И Саша, отбросив жеманство и неуместную скромность, ответил:
— Чем больше — тем лучше. Но максимум того, о чем я могу попросить, — два дня.
— Мы постараемся… Все лучше в бою погибнуть, а не за колючкой тихо в грязи умирать. — И, поправив трофейную кобуру с «вальтером», пошел к своим бойцам.
Подхватив из коляски мотоцикла немецкий ранец, я в два шага догнал Чернявского:
— Товарищ военюрист, Андрей Николаевич, подождите секундочку!
— Да, товарищ старший лейтенант? — он повернулся ко мне.
— Вот, вам.
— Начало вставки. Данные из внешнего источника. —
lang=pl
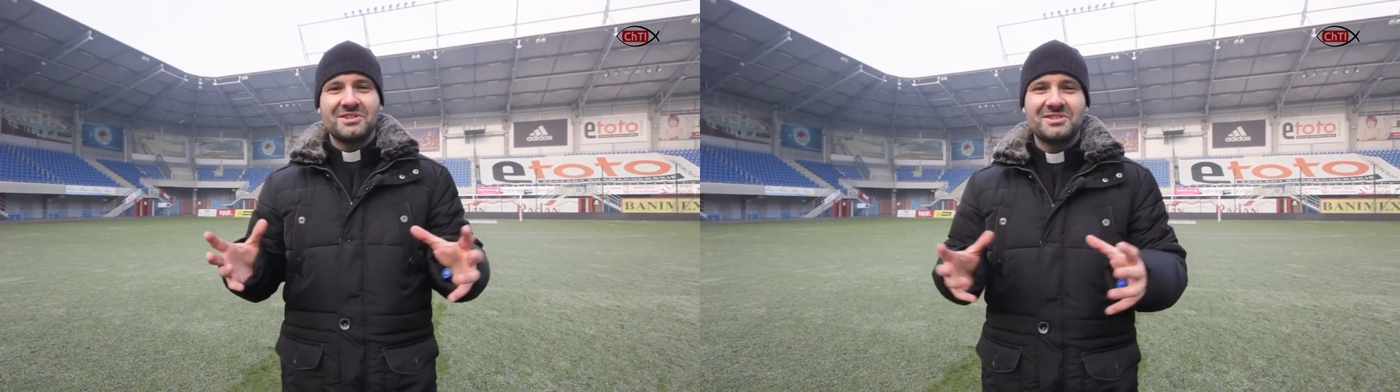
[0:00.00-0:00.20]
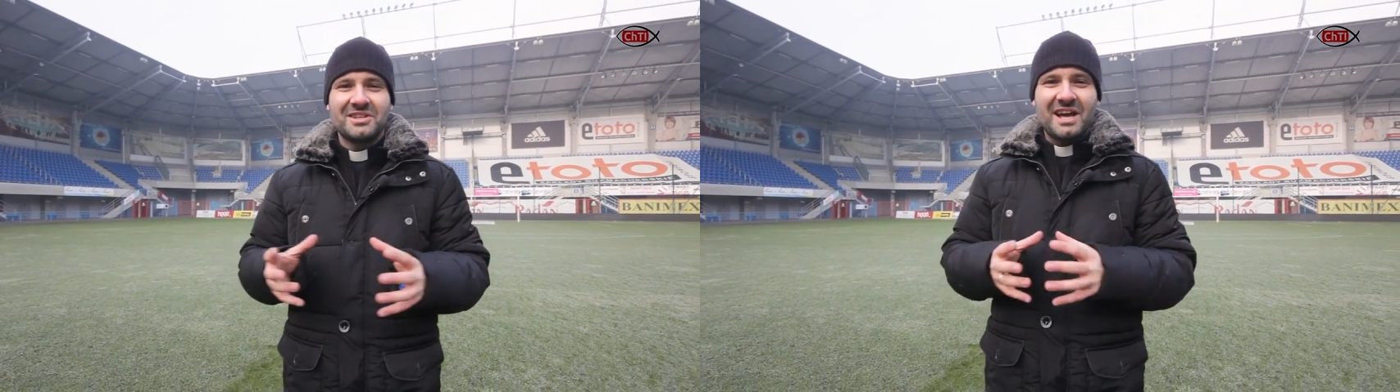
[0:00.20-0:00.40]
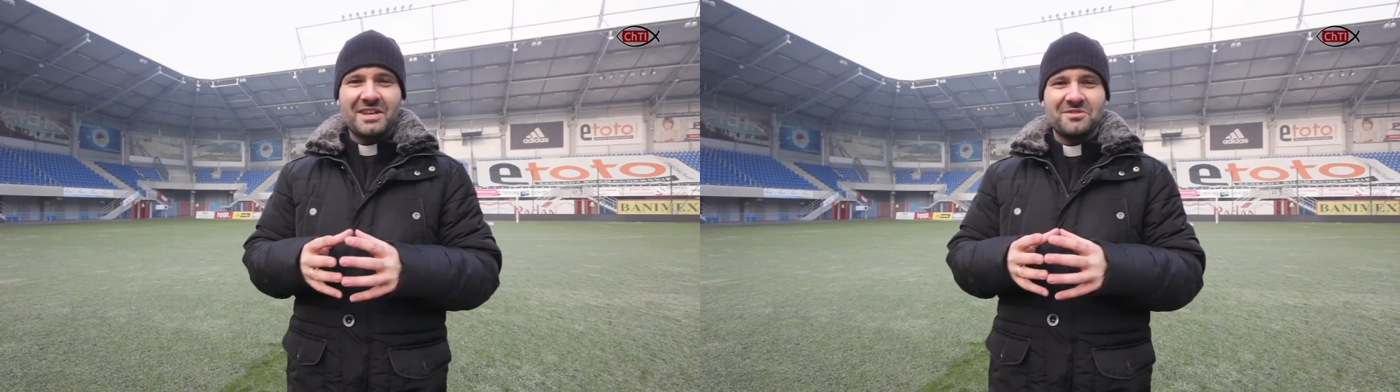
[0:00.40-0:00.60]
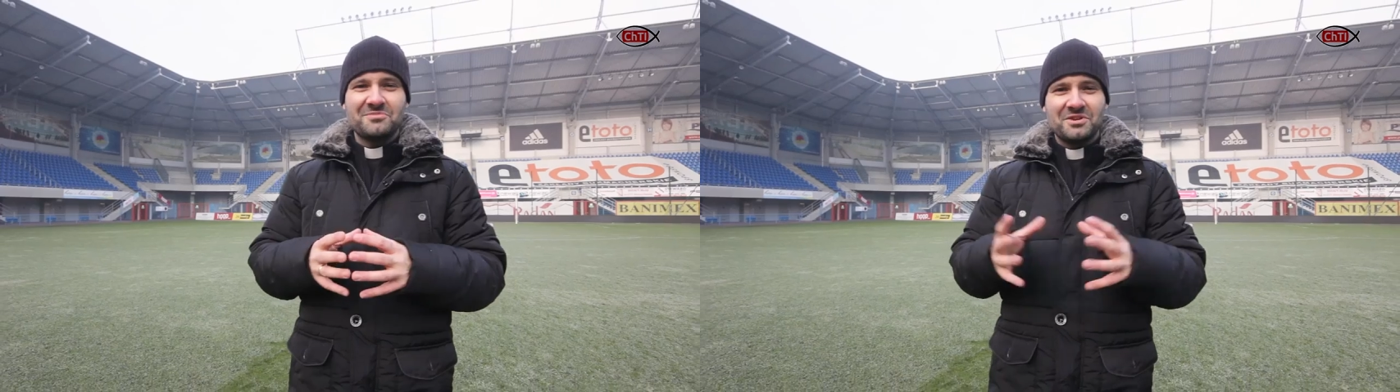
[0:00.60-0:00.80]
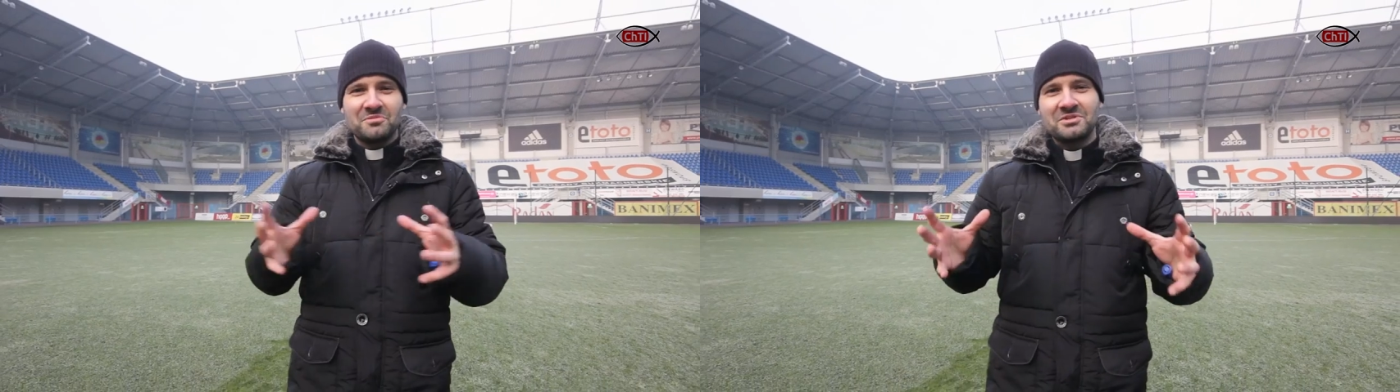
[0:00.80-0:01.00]

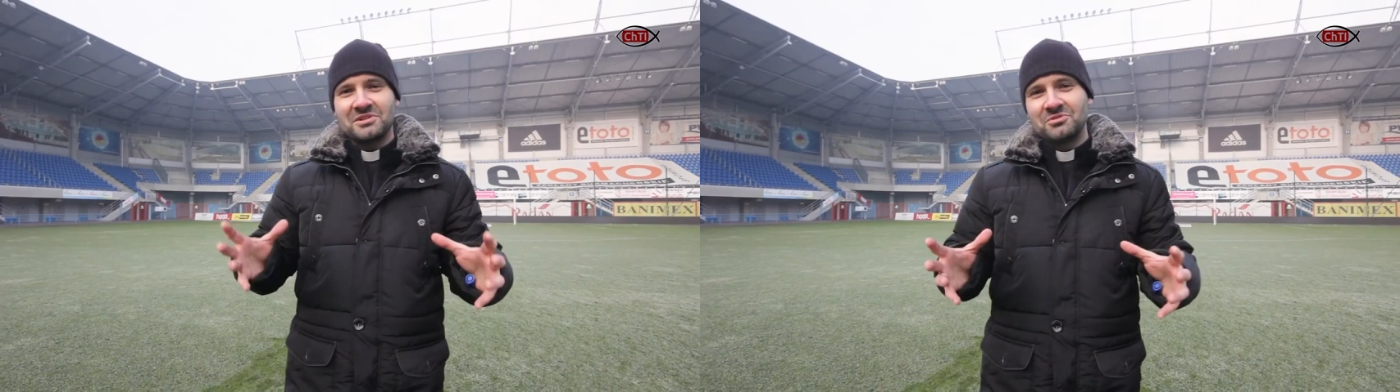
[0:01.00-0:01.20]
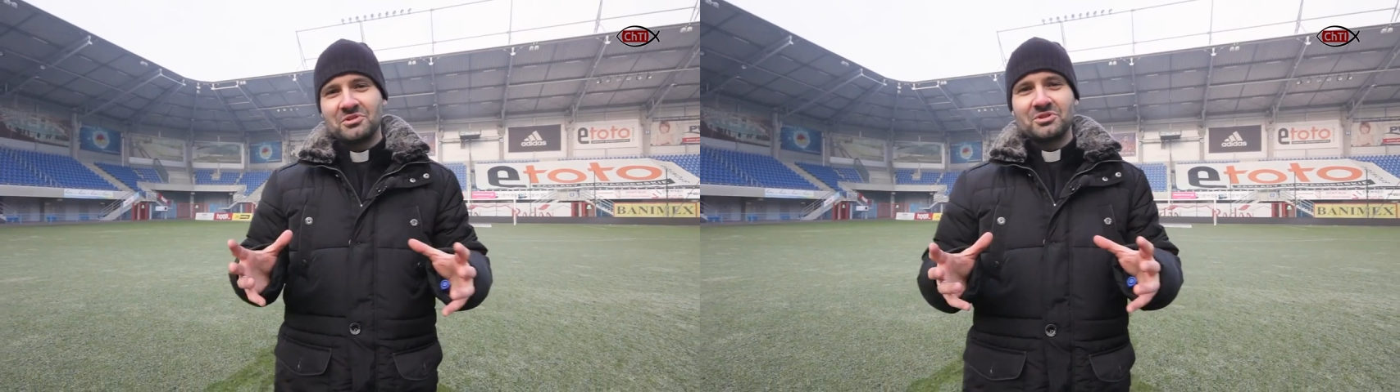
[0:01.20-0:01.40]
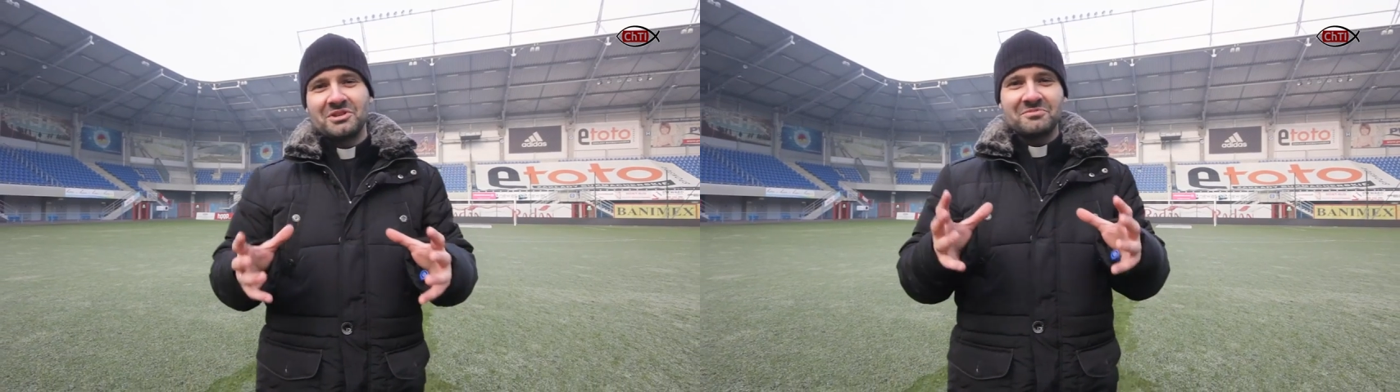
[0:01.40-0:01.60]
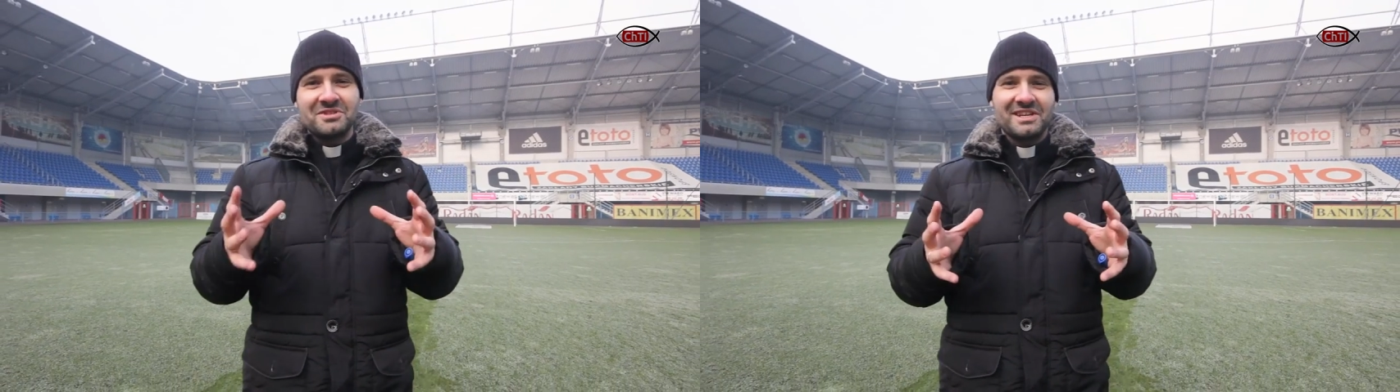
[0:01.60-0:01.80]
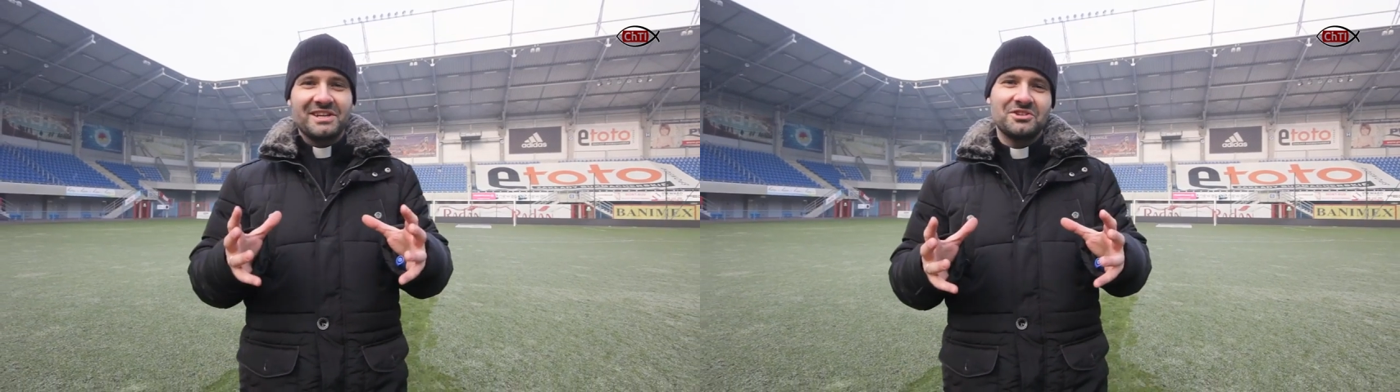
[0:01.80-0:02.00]
znają jego pseudonim
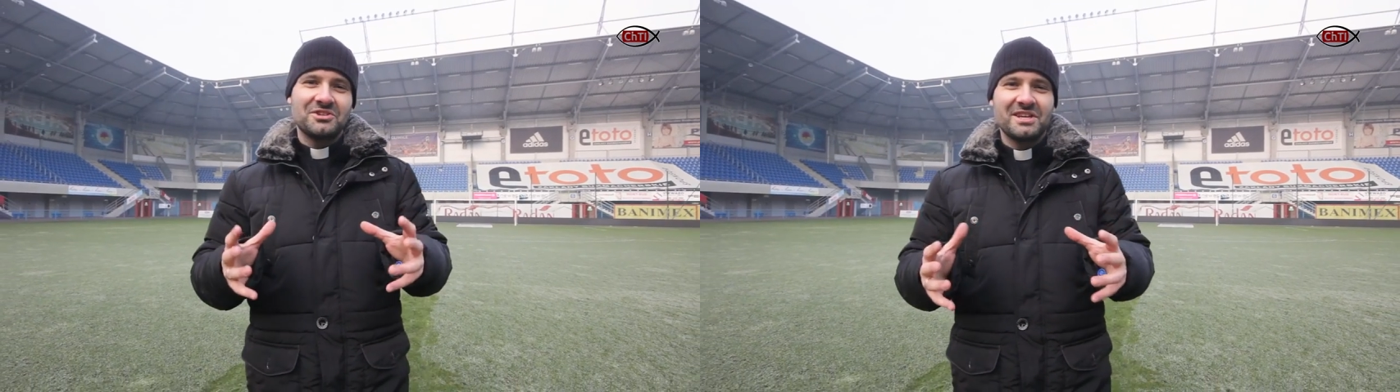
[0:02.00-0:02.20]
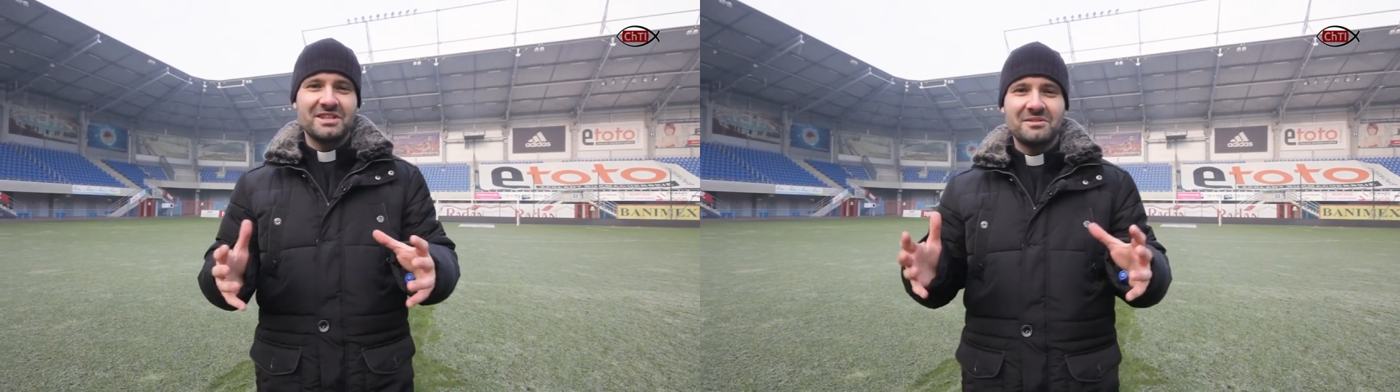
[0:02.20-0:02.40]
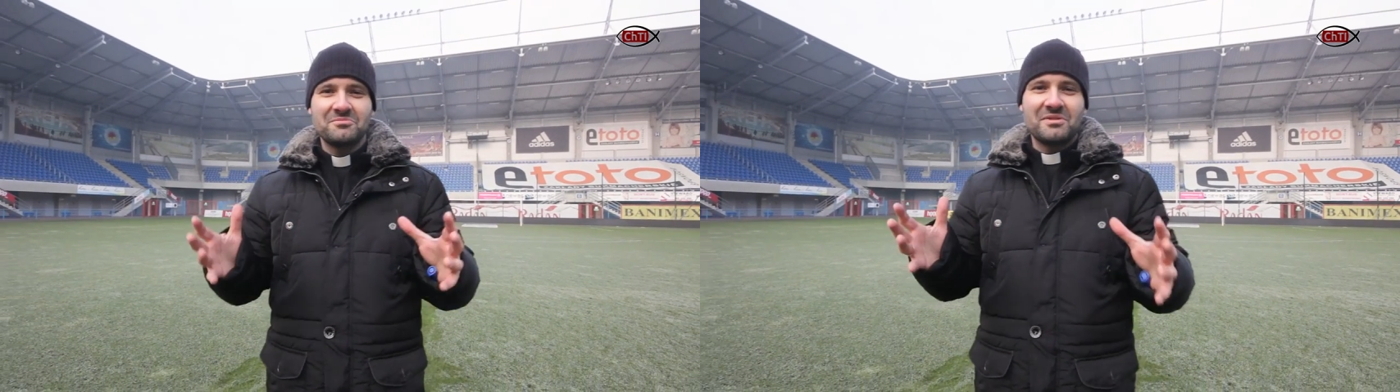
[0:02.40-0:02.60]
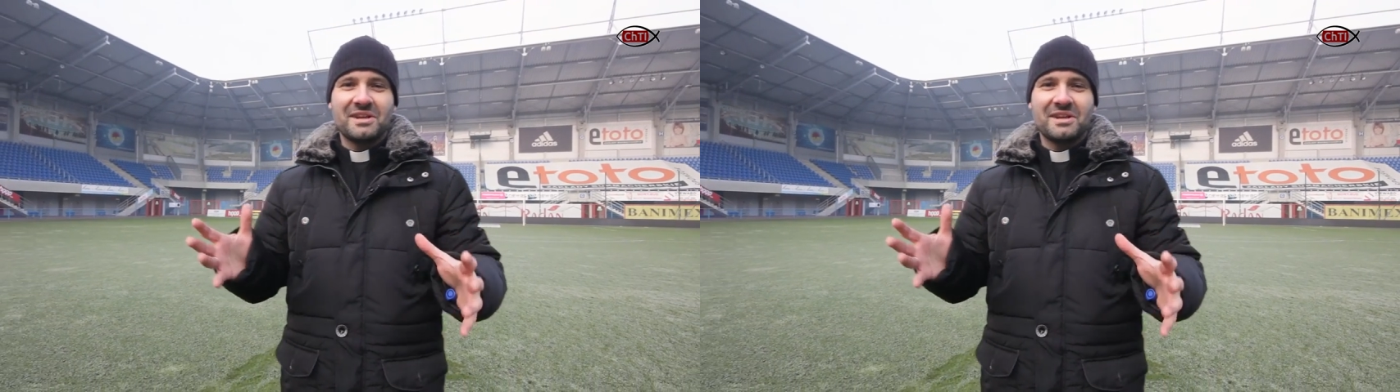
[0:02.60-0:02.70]
CR7,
От меня лично, — я протянул ему ранец. — Там всякие командирские мелочи: карандаши, два компаса, нож хороший… В общем, сами разберетесь! И удачи вам! — И, козырнув, я быстро пошел прочь.
* * *Во время всей этой кровавой вакханалии я обратил внимание, насколько у меня изменились после пребывания в плену психологические реакции на некоторые вещи. Немцев я убивал с какой-то холодной отстраненностью, совершенно не воспринимая их как людей. В первый раз я заметил это, когда, подойдя на улице одной из деревень к немецкому ефрейтору — командиру патруля, спокойно попросил у него спички, а потом вогнал нож ему в сердце. Вытирая клинок о траву, я понял, что мне все равно, есть ли у него семья, как его зовут и о чем он думал. А после захвата склада проблема встала передо мной уже со всей ясностью. Слегка испугавшись самого себя, вечером того же дня я подсел к командиру.
— Саш, мне страшно.
— Что такое?
— Я убил (раньше мы все старались избегать этого слова, заменяя его разнообразными эвфемизмами, а теперь оно вылетело само собой) семерых, а мне все равно. Ножом и голыми руками, а ни кошмары не снятся, ни блевать не тянет…
— А чего хочется?
— Чтобы все это поскорее кончилось!
— Что все? — уточнил он.
— Да все! Немцы, наши, война! Мы же врем постоянно. Изображаем из себя героев, трепыхаемся… А кому это нужно? Мы их тут бьем-бьем, а там, — я махнул рукой куда-то на восток, — какой-нибудь мудак с ромбами сейчас два корпуса в окружении бросил!